Empowering Website Conversations: Part 4

Introduction

In our chatbot series, we’ve developed a custom chatbot model tailored to answer questions about Embyr’s website content using the OpenAI fine-tuning API. However, we’ve also identified certain limitations in the model’s performance. In this blog post, we’ll emphasize the significance of thoroughly vetting both input and output from the model, and we’ll guide you through a practical solution utilizing discriminators.

The previous section can be found here

Why Discriminators?

We have two compelling reasons to ensure that questions and answers are relevant to our chatbot’s subject matter:

  1. Token Costs: Tokens come at a cost, and we want to allocate our resources wisely. Our tokens should be utilized exclusively by users who are seeking to engage with the ChatBot for its intended purpose, namely, learning more about Embyr.
  2. Accuracy and Relevance: It’s crucial that we provide accurate and relevant information to our users. We don’t want to offer misleading or irrelevant responses.

While testing the QA model we created in the last post, we saw that the model is perfectly happy to answer questions that have nothing to do with Embyr or AI.

$openai api chat_completions.create -m ft:gpt-3.5-turbo-0613:embyr::ID--message system "You are a factual chatbot to answer questions about AI and Embyr." --message user "What is Star Wars?" -M 500 --stop '**STOP**'
Star Wars is a popular science fiction franchise that was created by George Lucas. It has become an astronomical success and consists of movies, TV series, books, comics, and more.

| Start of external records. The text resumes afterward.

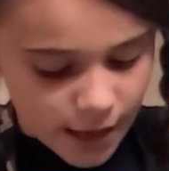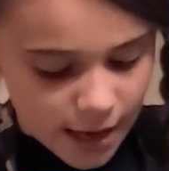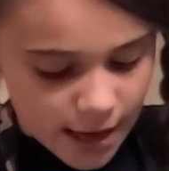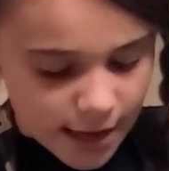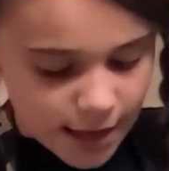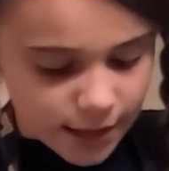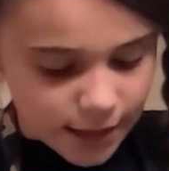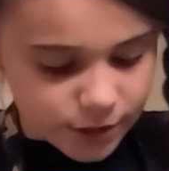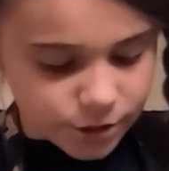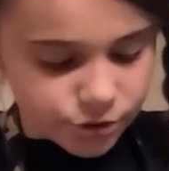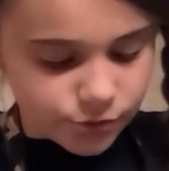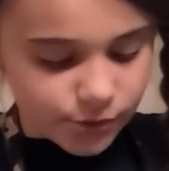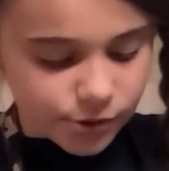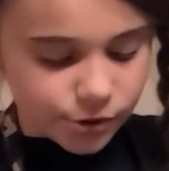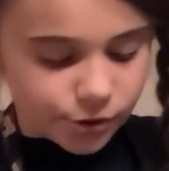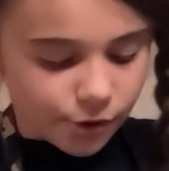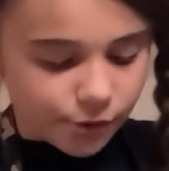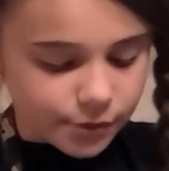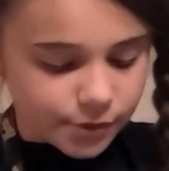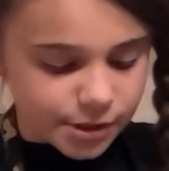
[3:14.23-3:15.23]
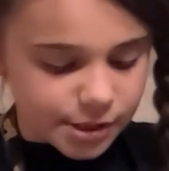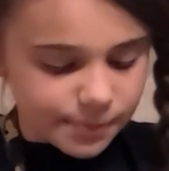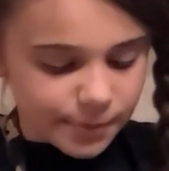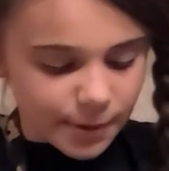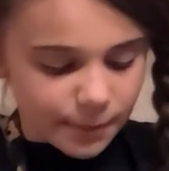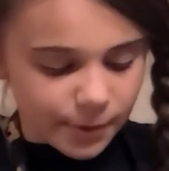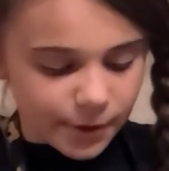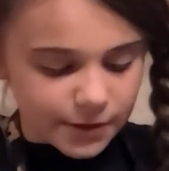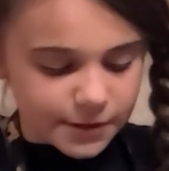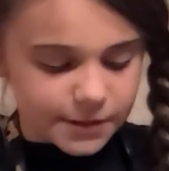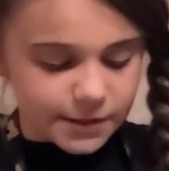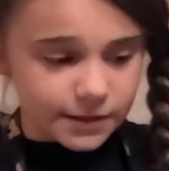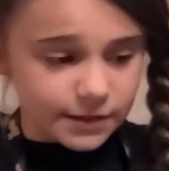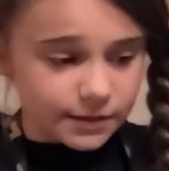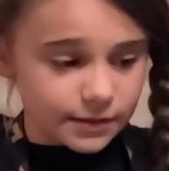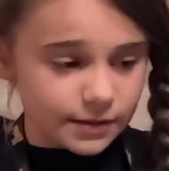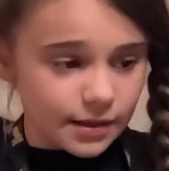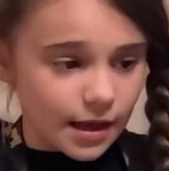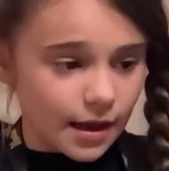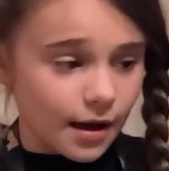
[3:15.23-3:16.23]
And you're going to be
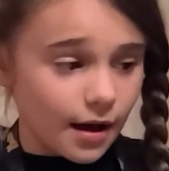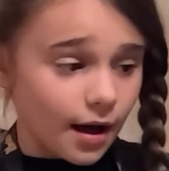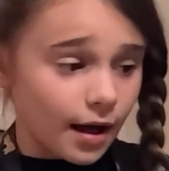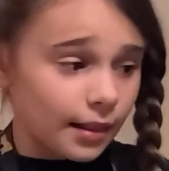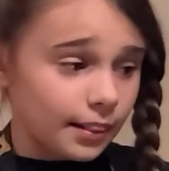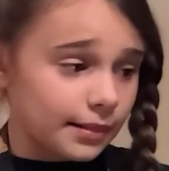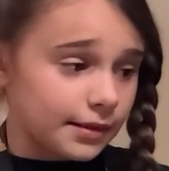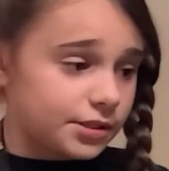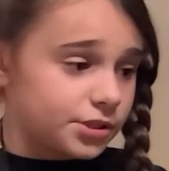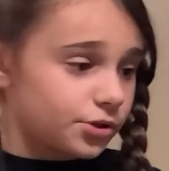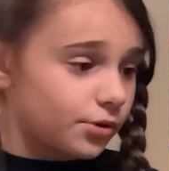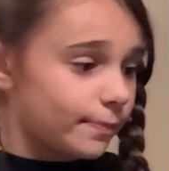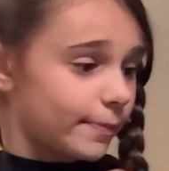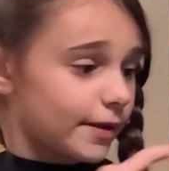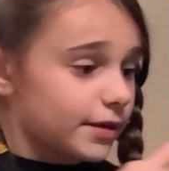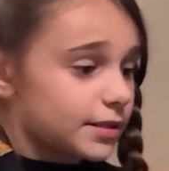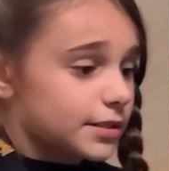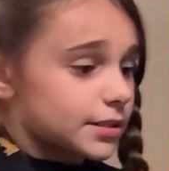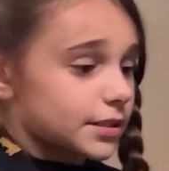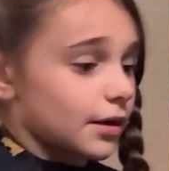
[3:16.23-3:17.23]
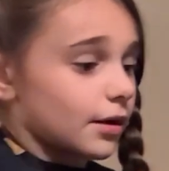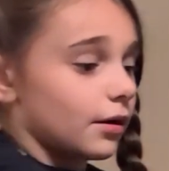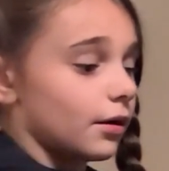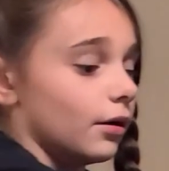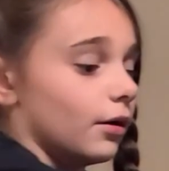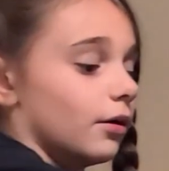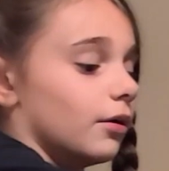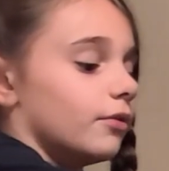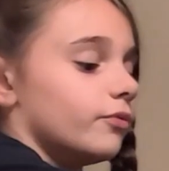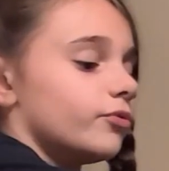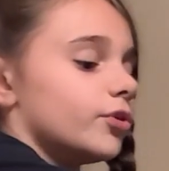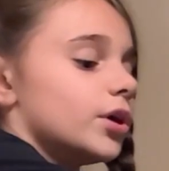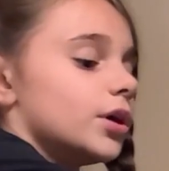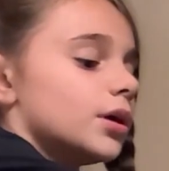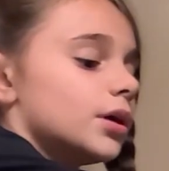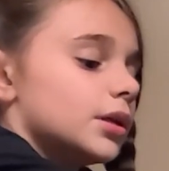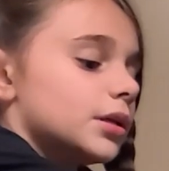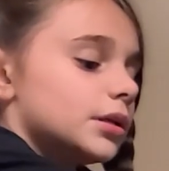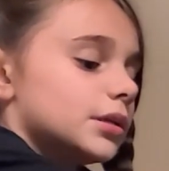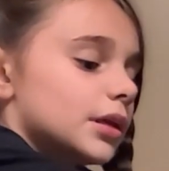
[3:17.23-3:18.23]
putting a little bit of
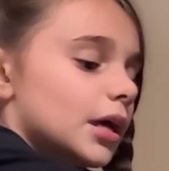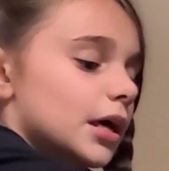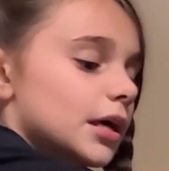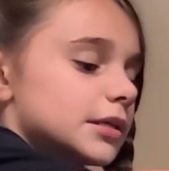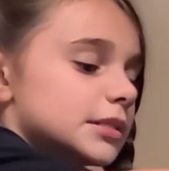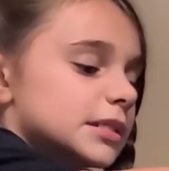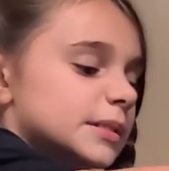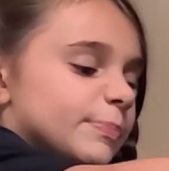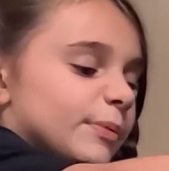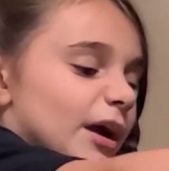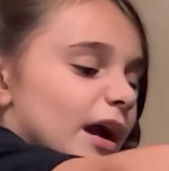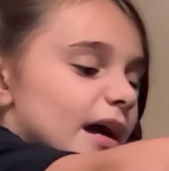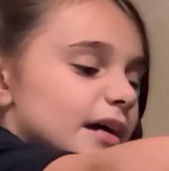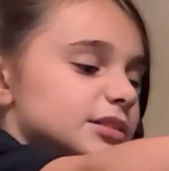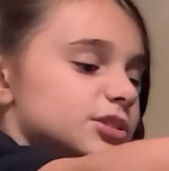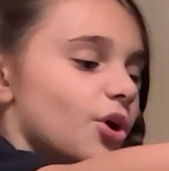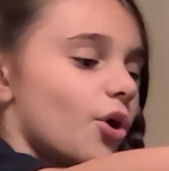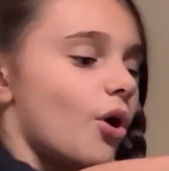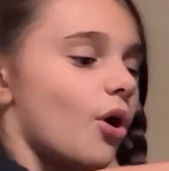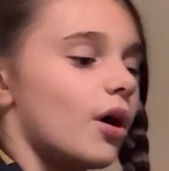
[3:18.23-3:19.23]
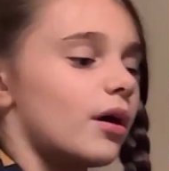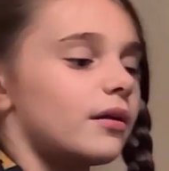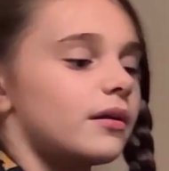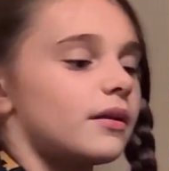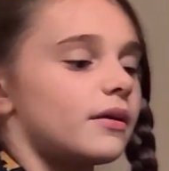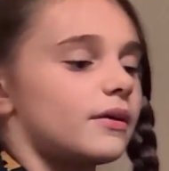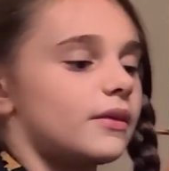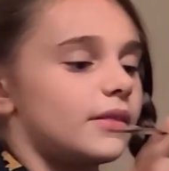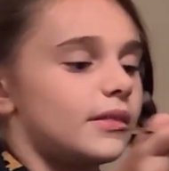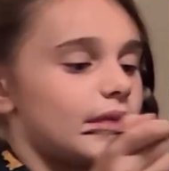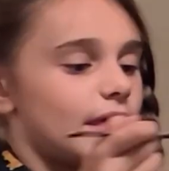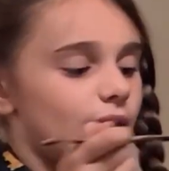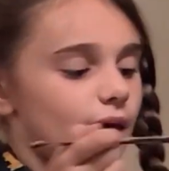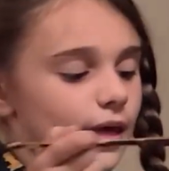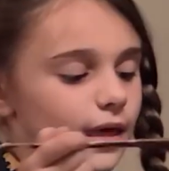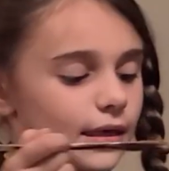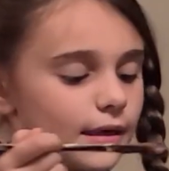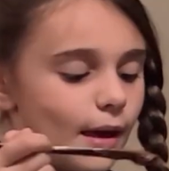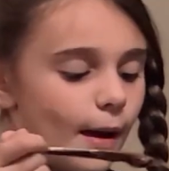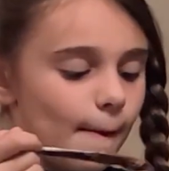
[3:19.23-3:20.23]
nut spread on
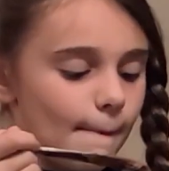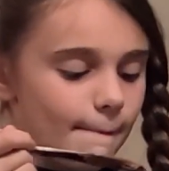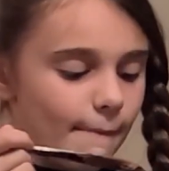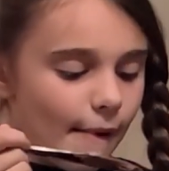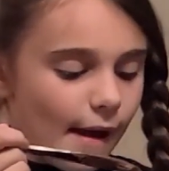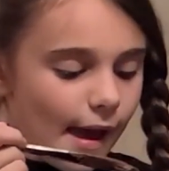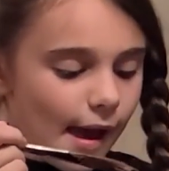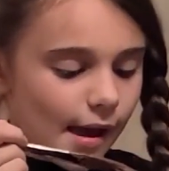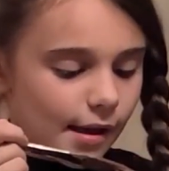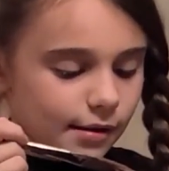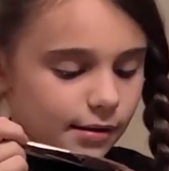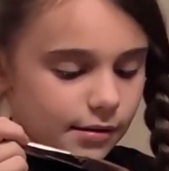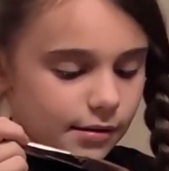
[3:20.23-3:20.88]
the back.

One way to handle this would be to add training data to the QA model and train it to return an answer like “I’m sorry. I can only answer questions about Embyr.” But using the QA model is expensive.

To address these concerns, we are implementing a solution involving two additional models, acting as discriminators. One discriminator will assess whether the question is related to Embyr, and the other will evaluate the generated answer for relevance. If either of the discriminators fail, we should not return the response to the user.

Create a list of Questions and Answers unrelated to your subject

We require a set of questions to train the ‘unrelated’ aspect of the discriminator models. I recommend compiling a diverse range of questions that encompass topics entirely unrelated to our subject. Additionally, consider including some questions that are somewhat related but fall outside the scope of subjects we want our chatbot to engage with.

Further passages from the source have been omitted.